= AIM OF THE TASK =
Write out the data word for word and omit every picture.

Collected data entries:

+-------+

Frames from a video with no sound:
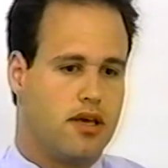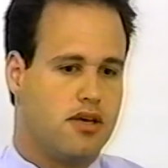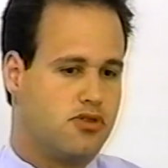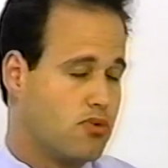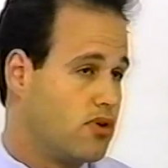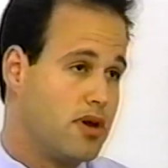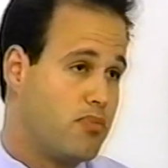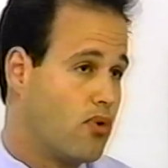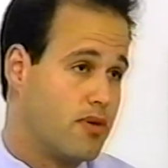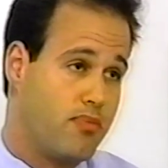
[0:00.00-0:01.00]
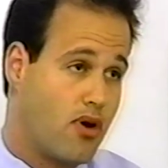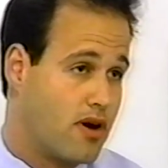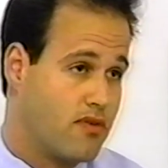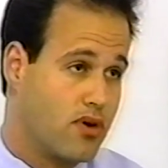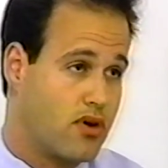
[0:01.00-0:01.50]
is a really important
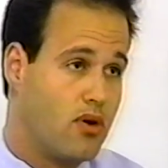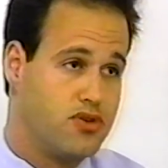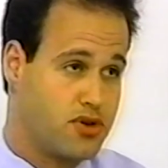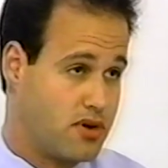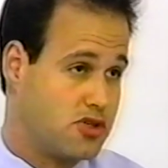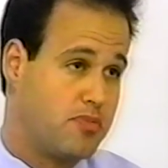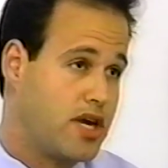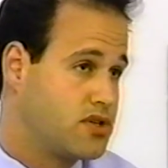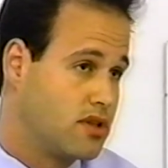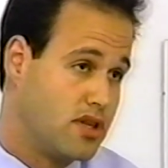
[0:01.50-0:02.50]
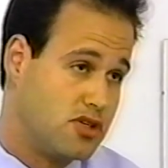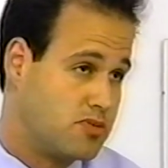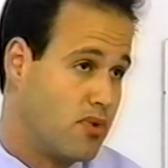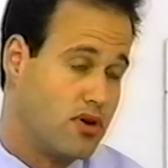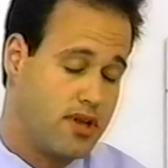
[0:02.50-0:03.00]
part of our culture, and especially in these
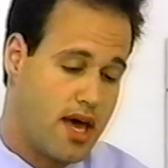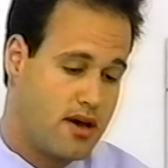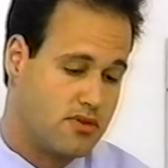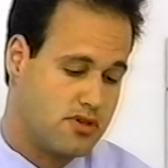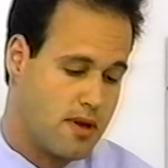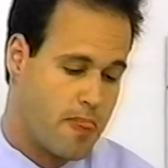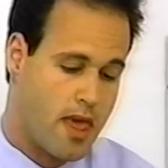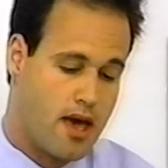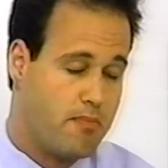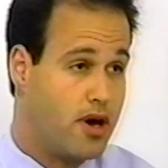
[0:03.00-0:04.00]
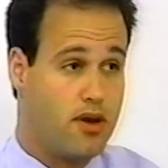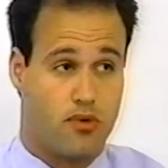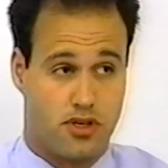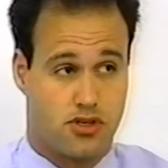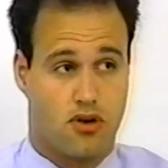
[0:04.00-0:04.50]
small towns. But in
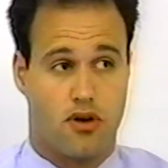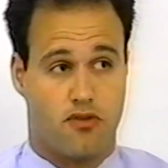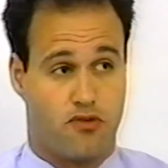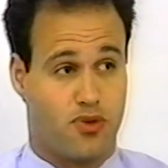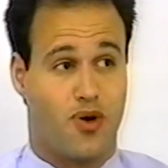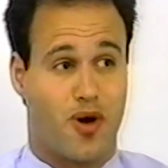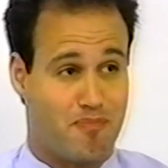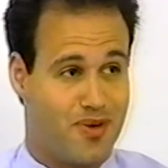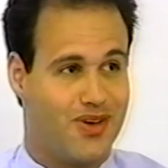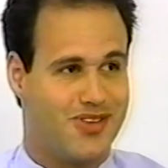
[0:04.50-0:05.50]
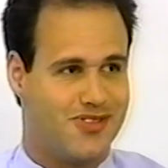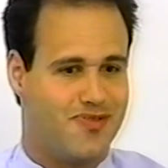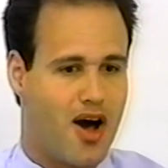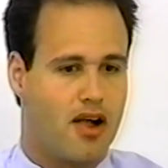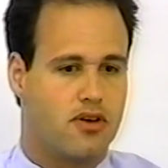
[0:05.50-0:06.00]
return for our millions of
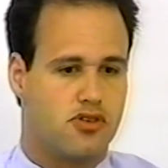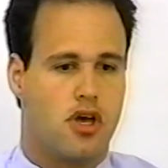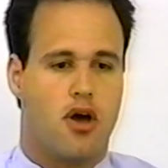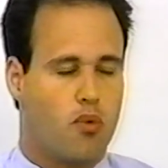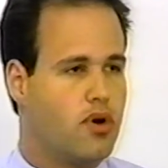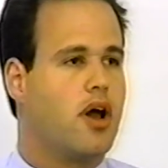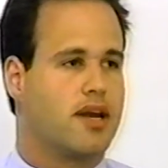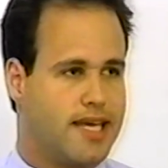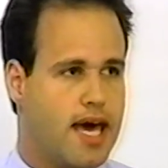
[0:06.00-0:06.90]
dollars, we're not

+-------+

= ANSWER BELOW =
Frames from a video with no sound:
[0:00.00-0:01.00]
[0:01.00-0:01.50]
is a really important
[0:01.50-0:02.50]
[0:02.50-0:03.00]
part of our culture, and especially in these
[0:03.00-0:04.00]
[0:04.00-0:04.50]
small towns. But in
[0:04.50-0:05.50]
[0:05.50-0:06.00]
return for our millions of
[0:06.00-0:06.90]
dollars, we're not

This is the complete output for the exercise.